> _WHAT IS REQUIRED_
Down to the last line, restate the records word for word, but not the pictures.

┏━━

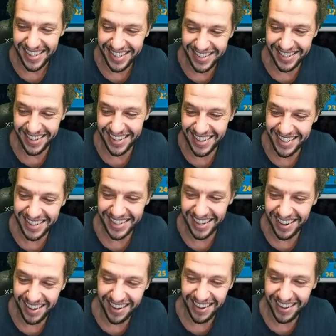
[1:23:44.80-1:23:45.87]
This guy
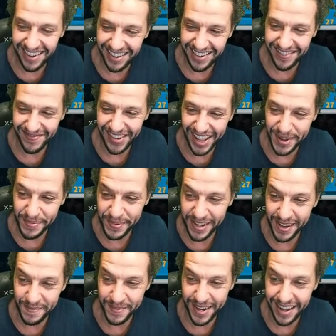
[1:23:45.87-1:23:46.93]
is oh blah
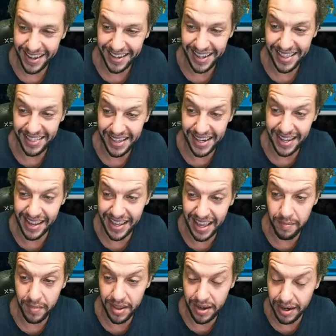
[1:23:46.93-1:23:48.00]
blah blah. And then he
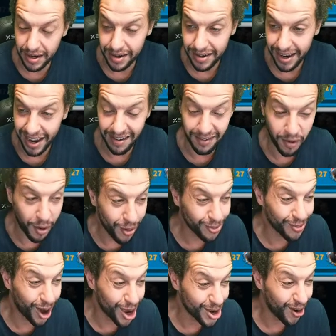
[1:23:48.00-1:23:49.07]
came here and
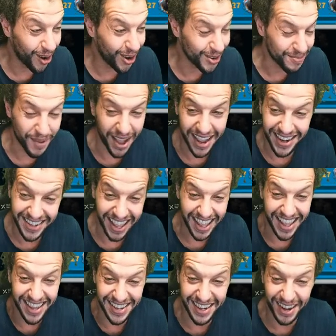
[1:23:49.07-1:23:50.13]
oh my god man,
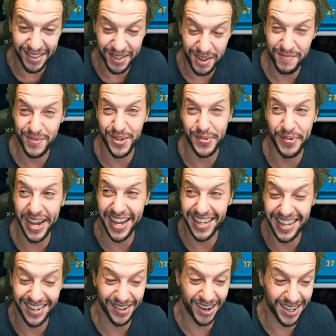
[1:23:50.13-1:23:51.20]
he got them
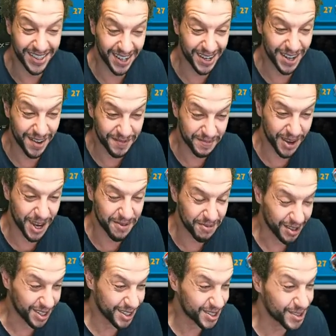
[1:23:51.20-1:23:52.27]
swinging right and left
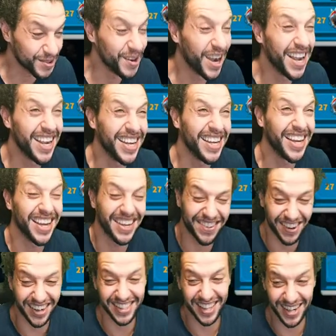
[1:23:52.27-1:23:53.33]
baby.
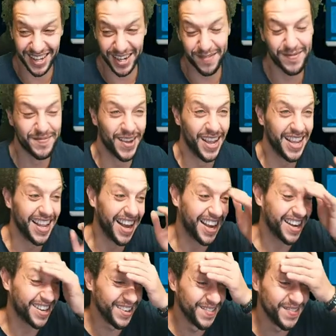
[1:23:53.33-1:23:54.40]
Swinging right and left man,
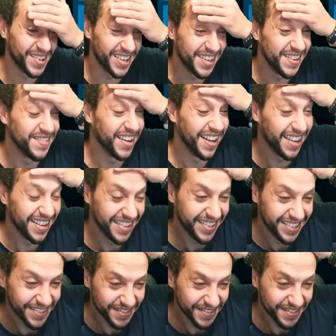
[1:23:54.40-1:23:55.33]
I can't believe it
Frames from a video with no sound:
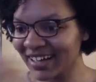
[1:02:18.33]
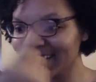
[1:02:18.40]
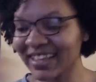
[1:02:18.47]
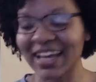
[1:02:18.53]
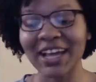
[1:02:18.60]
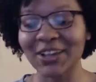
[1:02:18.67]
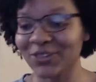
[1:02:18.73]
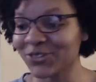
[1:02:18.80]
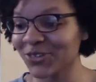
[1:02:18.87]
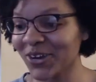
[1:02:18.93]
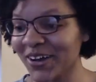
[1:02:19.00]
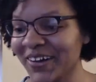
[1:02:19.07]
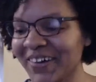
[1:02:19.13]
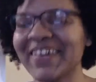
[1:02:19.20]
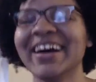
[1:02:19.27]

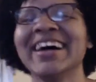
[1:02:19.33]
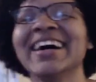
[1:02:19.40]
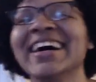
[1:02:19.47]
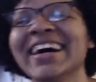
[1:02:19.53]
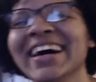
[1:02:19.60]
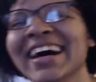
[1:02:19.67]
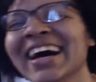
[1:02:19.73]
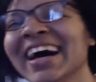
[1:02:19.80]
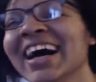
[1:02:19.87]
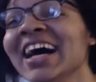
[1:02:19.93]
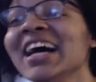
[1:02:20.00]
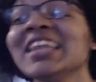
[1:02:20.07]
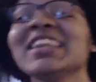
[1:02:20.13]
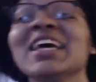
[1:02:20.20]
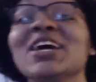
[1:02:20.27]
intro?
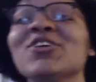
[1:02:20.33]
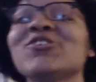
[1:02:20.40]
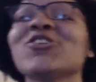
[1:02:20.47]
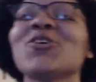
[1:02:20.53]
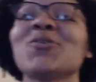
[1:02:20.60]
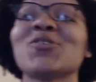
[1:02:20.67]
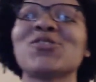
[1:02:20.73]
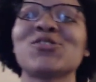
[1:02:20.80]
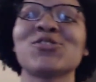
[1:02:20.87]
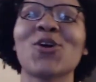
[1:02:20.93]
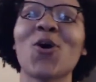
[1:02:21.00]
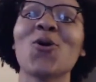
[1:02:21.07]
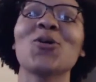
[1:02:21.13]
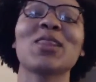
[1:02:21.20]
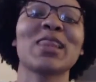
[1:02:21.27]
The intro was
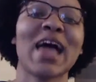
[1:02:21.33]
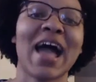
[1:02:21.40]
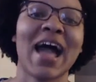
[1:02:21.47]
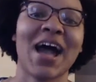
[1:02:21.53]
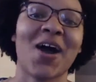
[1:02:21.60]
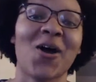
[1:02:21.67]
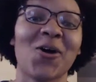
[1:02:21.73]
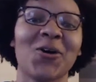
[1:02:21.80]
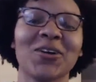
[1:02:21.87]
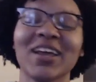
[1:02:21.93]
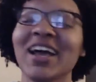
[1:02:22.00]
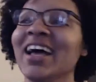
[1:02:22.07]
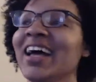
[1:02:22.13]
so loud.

┗━━

> _RESULT OF THIS EXERCISE_
[1:23:44.80-1:23:45.87]
This guy
[1:23:45.87-1:23:46.93]
is oh blah
[1:23:46.93-1:23:48.00]
blah blah. And then he
[1:23:48.00-1:23:49.07]
came here and
[1:23:49.07-1:23:50.13]
oh my god man,
[1:23:50.13-1:23:51.20]
he got them
[1:23:51.20-1:23:52.27]
swinging right and left
[1:23:52.27-1:23:53.33]
baby.
[1:23:53.33-1:23:54.40]
Swinging right and left man,
[1:23:54.40-1:23:55.33]
I can't believe it
Frames from a video with no sound:
[1:02:18.33]
[1:02:18.40]
[1:02:18.47]
[1:02:18.53]
[1:02:18.60]
[1:02:18.67]
[1:02:18.73]
[1:02:18.80]
[1:02:18.87]
[1:02:18.93]
[1:02:19.00]
[1:02:19.07]
[1:02:19.13]
[1:02:19.20]
[1:02:19.27]

[1:02:19.33]
[1:02:19.40]
[1:02:19.47]
[1:02:19.53]
[1:02:19.60]
[1:02:19.67]
[1:02:19.73]
[1:02:19.80]
[1:02:19.87]
[1:02:19.93]
[1:02:20.00]
[1:02:20.07]
[1:02:20.13]
[1:02:20.20]
[1:02:20.27]
intro?
[1:02:20.33]
[1:02:20.40]
[1:02:20.47]
[1:02:20.53]
[1:02:20.60]
[1:02:20.67]
[1:02:20.73]
[1:02:20.80]
[1:02:20.87]
[1:02:20.93]
[1:02:21.00]
[1:02:21.07]
[1:02:21.13]
[1:02:21.20]
[1:02:21.27]
The intro was
[1:02:21.33]
[1:02:21.40]
[1:02:21.47]
[1:02:21.53]
[1:02:21.60]
[1:02:21.67]
[1:02:21.73]
[1:02:21.80]
[1:02:21.87]
[1:02:21.93]
[1:02:22.00]
[1:02:22.07]
[1:02:22.13]
so loud.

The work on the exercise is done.